EMV stands for Europay, MasterCard and Visa, a global standard for inter-operation of integrated circuit cards (IC cards or “chip cards”) and IC card capable point of sale (POS) terminals* and automated teller machines (ATMs), for authenticating credit and debit card transactions.
A mandate is something the payment network expects compliance with, e.g. a requirement, without which you cannot accept credit cards. EMV IS NOT A MANDATE.
So what is EMV? It is actually a liability shift.
By liability shift the payment networks mean that a non-EMV compliant party will be liable in the event that an EMV chip card is used at a non-EMV-capable terminal, and the resulting transaction is determined to be counterfeit fraud. In plain English, if you accept a counterfeit chip card, you, the merchant, may be liable for that charge. What determines who is liable for the counterfeit charge is who is the least compliant. If you as a merchant don’t have the ability to accept EMV cards, and someone fraudulently uses a card at your location, then you are liable for the funds and any fees or fines associated. However, if you do have the capability, but the cardholders bank hasn’t issued them an EMV card, or the processor hasn’t adopted EMV standards, then the liability switches back onto the issuing bank or processor.
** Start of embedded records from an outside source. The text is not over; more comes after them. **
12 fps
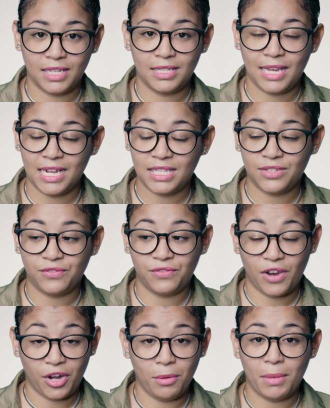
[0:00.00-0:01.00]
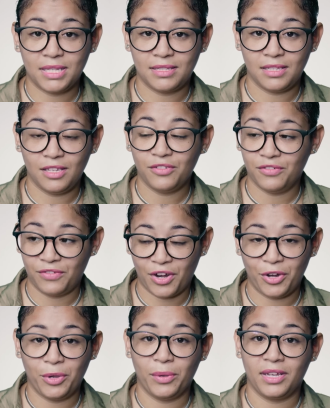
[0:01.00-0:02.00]
It gets very messy
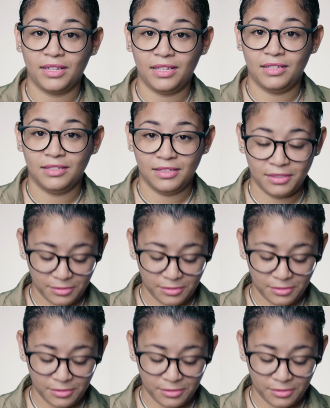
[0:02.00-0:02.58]
very quickly.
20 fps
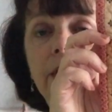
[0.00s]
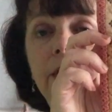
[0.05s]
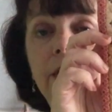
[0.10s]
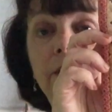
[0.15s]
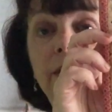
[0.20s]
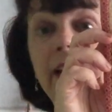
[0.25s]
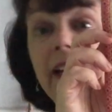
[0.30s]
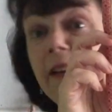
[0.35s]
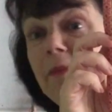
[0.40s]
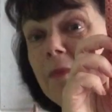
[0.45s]

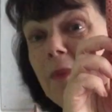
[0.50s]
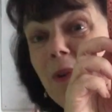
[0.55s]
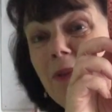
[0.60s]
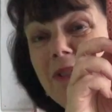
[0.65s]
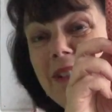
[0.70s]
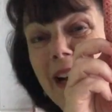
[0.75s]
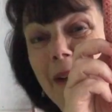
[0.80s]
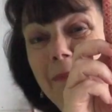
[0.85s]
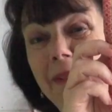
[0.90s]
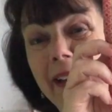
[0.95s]
heat and bond
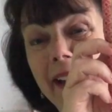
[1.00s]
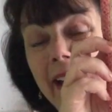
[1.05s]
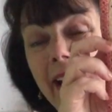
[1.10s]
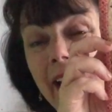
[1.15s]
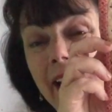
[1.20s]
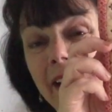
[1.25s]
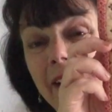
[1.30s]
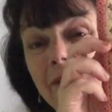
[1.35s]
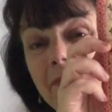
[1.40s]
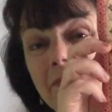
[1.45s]

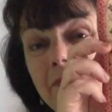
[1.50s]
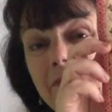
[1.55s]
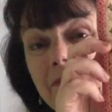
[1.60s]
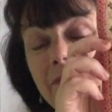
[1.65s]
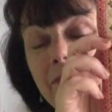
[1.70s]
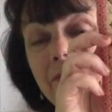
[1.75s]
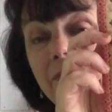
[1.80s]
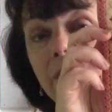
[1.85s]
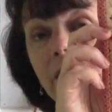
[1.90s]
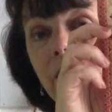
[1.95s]
applique
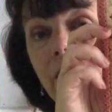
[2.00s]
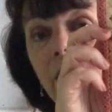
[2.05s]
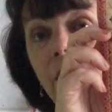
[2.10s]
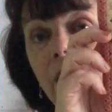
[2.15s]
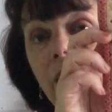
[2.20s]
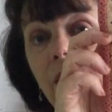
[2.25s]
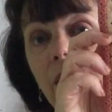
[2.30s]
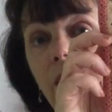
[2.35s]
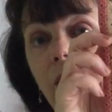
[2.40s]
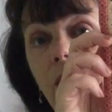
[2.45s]

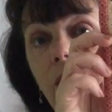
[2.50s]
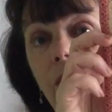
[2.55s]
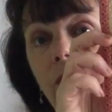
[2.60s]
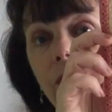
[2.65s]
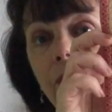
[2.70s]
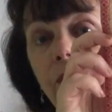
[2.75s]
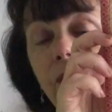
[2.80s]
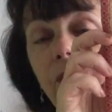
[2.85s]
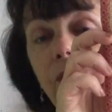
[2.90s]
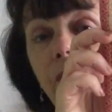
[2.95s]

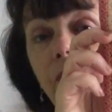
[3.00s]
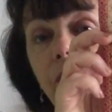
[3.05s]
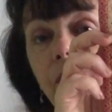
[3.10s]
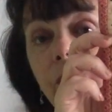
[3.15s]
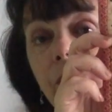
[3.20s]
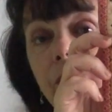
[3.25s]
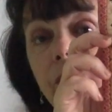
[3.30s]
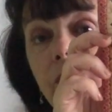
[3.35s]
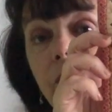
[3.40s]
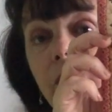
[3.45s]
onto
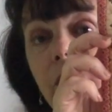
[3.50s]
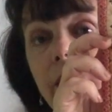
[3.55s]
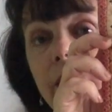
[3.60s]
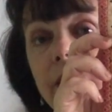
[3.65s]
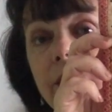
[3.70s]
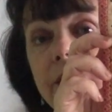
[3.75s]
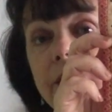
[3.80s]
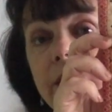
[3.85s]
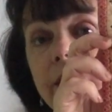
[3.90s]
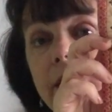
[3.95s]
a
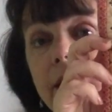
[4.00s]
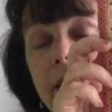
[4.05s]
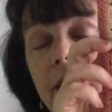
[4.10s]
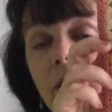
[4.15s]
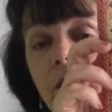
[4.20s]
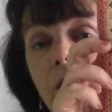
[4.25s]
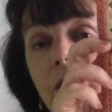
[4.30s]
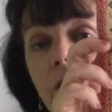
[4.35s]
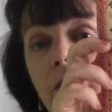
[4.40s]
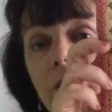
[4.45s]
variety
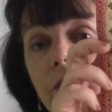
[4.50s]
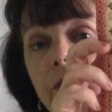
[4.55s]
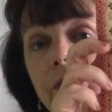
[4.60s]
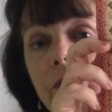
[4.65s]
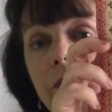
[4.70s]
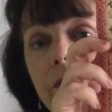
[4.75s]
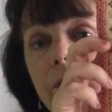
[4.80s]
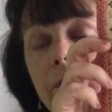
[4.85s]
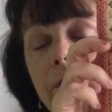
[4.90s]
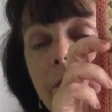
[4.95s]
of
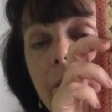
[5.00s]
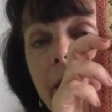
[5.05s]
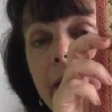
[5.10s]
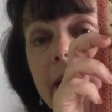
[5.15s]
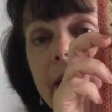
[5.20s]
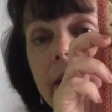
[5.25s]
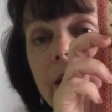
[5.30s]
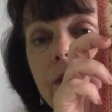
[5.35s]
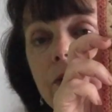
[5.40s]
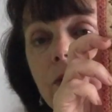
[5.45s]

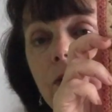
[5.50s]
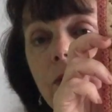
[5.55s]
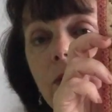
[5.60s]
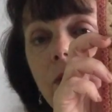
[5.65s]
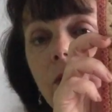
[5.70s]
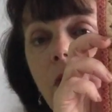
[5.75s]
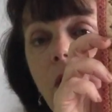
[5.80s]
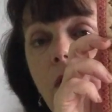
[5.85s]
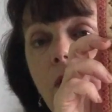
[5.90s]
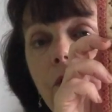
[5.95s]
beige or
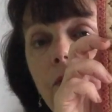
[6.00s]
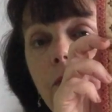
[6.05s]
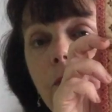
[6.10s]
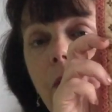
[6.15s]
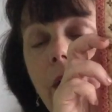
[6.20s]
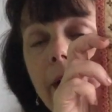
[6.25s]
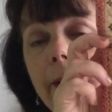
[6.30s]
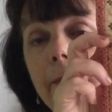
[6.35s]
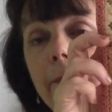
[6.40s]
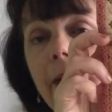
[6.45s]

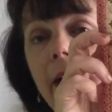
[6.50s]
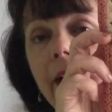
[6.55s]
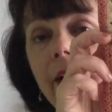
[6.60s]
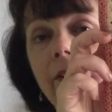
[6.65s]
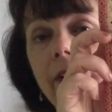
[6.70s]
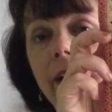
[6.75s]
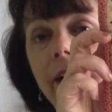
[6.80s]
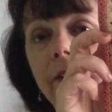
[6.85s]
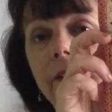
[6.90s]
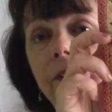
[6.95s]
off-white
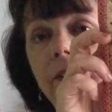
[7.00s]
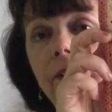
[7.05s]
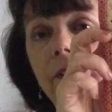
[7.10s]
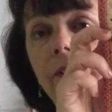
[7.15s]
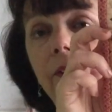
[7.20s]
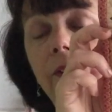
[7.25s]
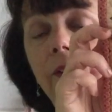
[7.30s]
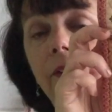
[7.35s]
backgrounds.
Each acquirer (an acquirer is generally seen as the bank or entity that the merchant uses to process their payment card transactions) must assess their situation to determine if and when it makes sense for them to migrate to EMV. Not all banks/processors (acquirers) are going to make the immediate switch to EMV. If, for example, they deem that fraudulent transactions are an extremely small percentage of an acquirer’s transaction volume, the acquirer may decide to defer upgrading until a later date; they therefore accept the risk that they may accept a transaction initiated by a counterfeit EMV chip card and as a result they may be liable for that counterfeit fraud.